In an experimental attempt to bring user participation to a new level, an eminent design firm in New York City decides to broadcast their entire design process online for one week. At any point during this period, viewers are able to leave comments directly on the work in progress, wherever the design stands in the moment. As an additional constraint, firm directors insist that production designers incorporate suggestions from viewer commentary into the work. While these restraints create a chaotic and maddening environment for the designers, the experiment yields some interesting results and inspires the firm to propose a more manageable and formalized version of the experiment...
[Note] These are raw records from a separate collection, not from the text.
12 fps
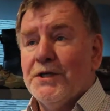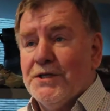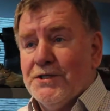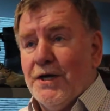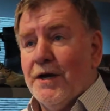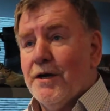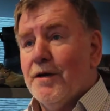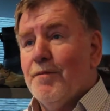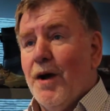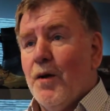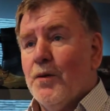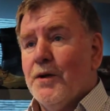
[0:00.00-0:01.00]
excited
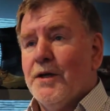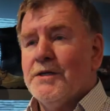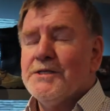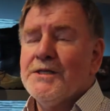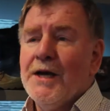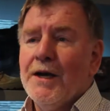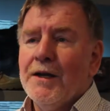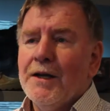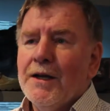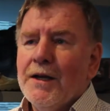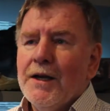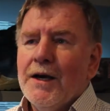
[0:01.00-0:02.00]
about is that
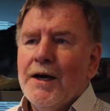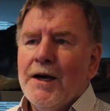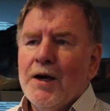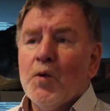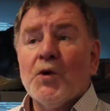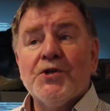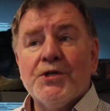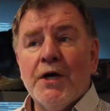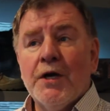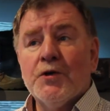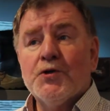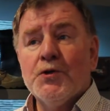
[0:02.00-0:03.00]
we're
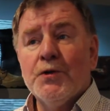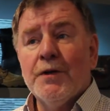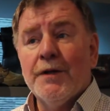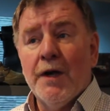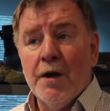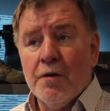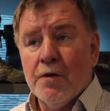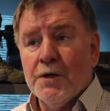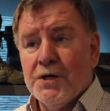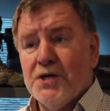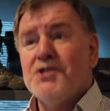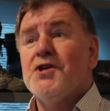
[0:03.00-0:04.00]
staying true to the
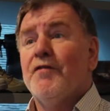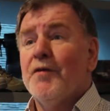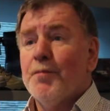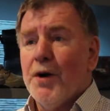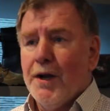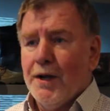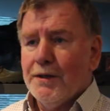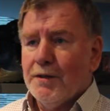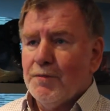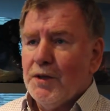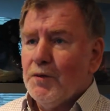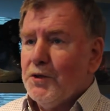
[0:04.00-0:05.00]
heritage of the brand. I
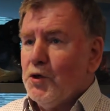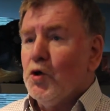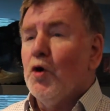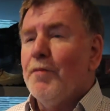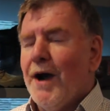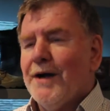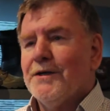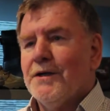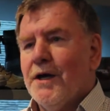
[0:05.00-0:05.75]
mean, we do go back to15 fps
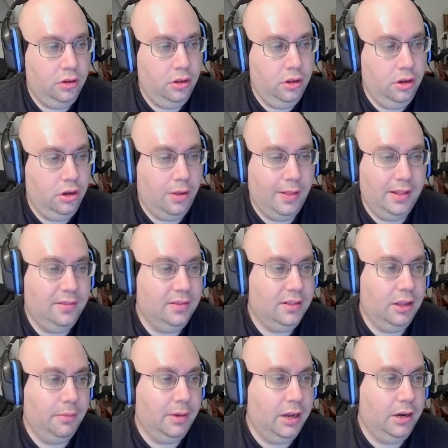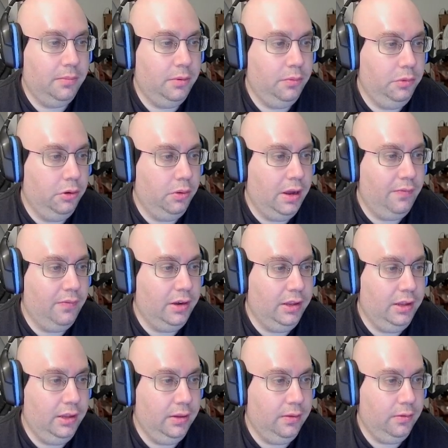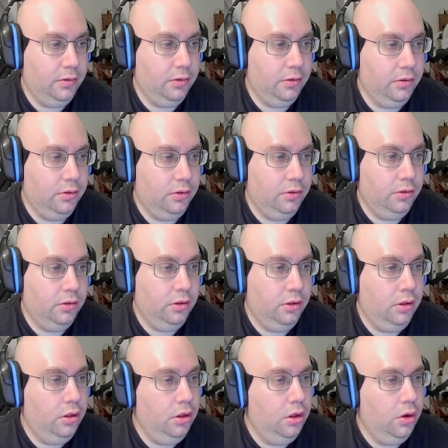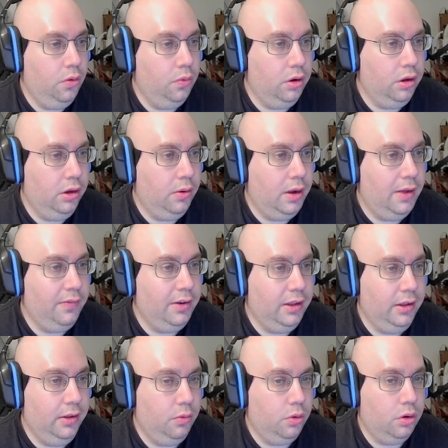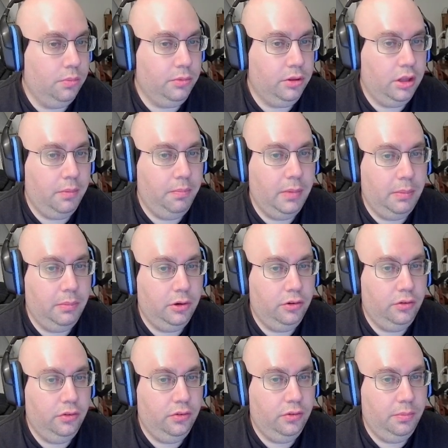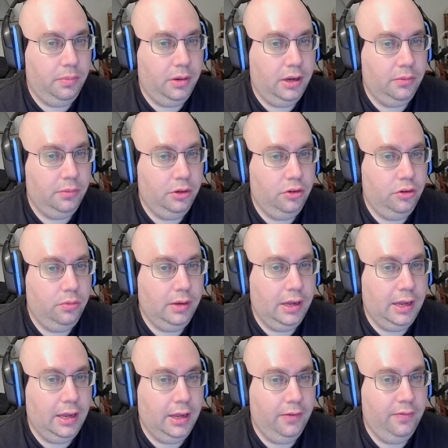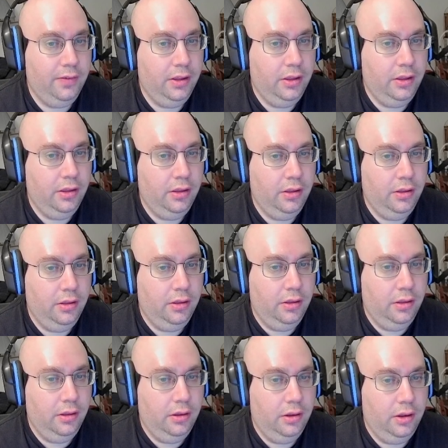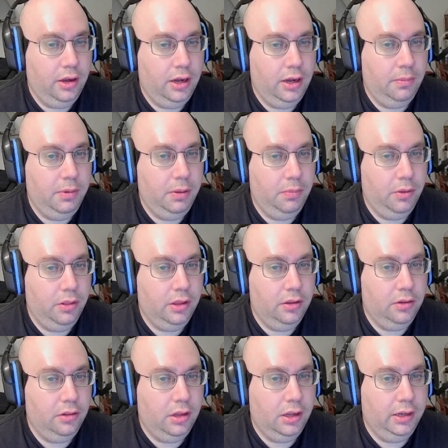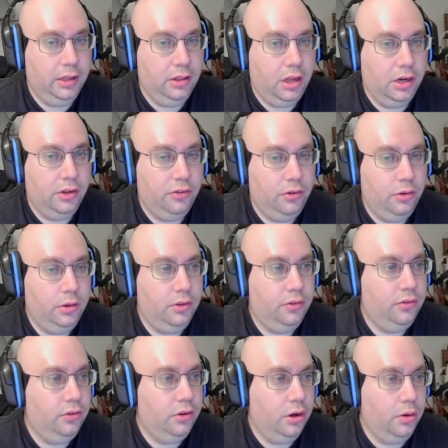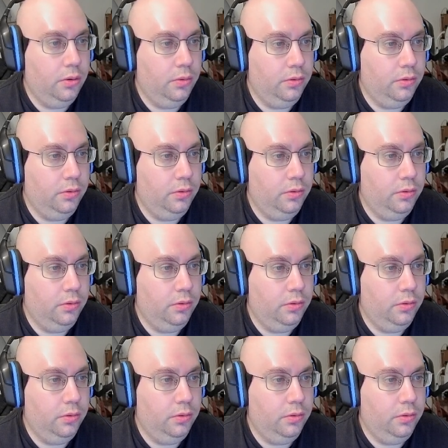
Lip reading: No, that's a club item, and we don't have any... We don't have any orb club members, but we do have people that like a lot of students, so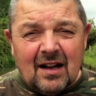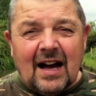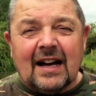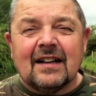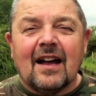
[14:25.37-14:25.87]

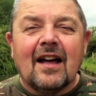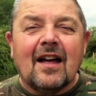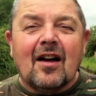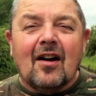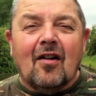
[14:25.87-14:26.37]
And
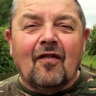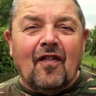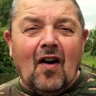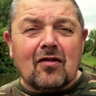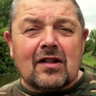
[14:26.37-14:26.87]

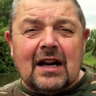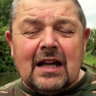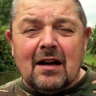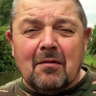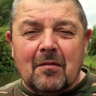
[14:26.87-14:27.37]

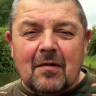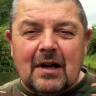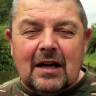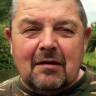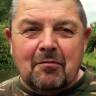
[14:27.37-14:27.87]
unfortunately,
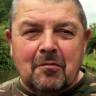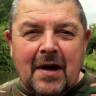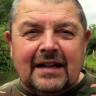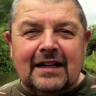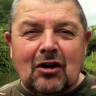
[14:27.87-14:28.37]
many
Adobe introduces the Designer/User Network (DUN), a plugin for their application suite that connects individual designers with peer designers in their field to review and critique unfinished or ongoing projects. By exposing a project to peer review in the interim stages of ideation, DUN encourages the designer to free up private and potentially controlling behaviors when synthesizing project briefs, defining the problem space and beginning the ideation phase on their own. The system allows fellow designers to provide pertinent suggestions or perspectives on the work in the intimate stages of ideation, expanding the potential for ideas in the prenatal stage of a design. Designers receive credit for reviewing other designers’ projects and giving valuable feedback. The project initiator determines the value of peer feedback by voting on its usefulness and pertinence to the project. Reviewer credit is then used to “pay” for feedback on their own work. In addition to the peer review system, DUN introduces a way for designers to receive user feedback on work in progress. By offering coupon rewards to potential users, Adobe’s User Review Forum (URF) publicly displays designers’ ongoing work and prompts users to input their responses based off criteria specified by the project type and project designer. By opening these designs to user review, designers are able to receive a preliminary user assessment of project direction, quality and relevance, before or even in place of official user testing.
Cué, P. (2014). On the wall: Designers as agents for change in environmental communication. Visible Language, 48(2), 70-83.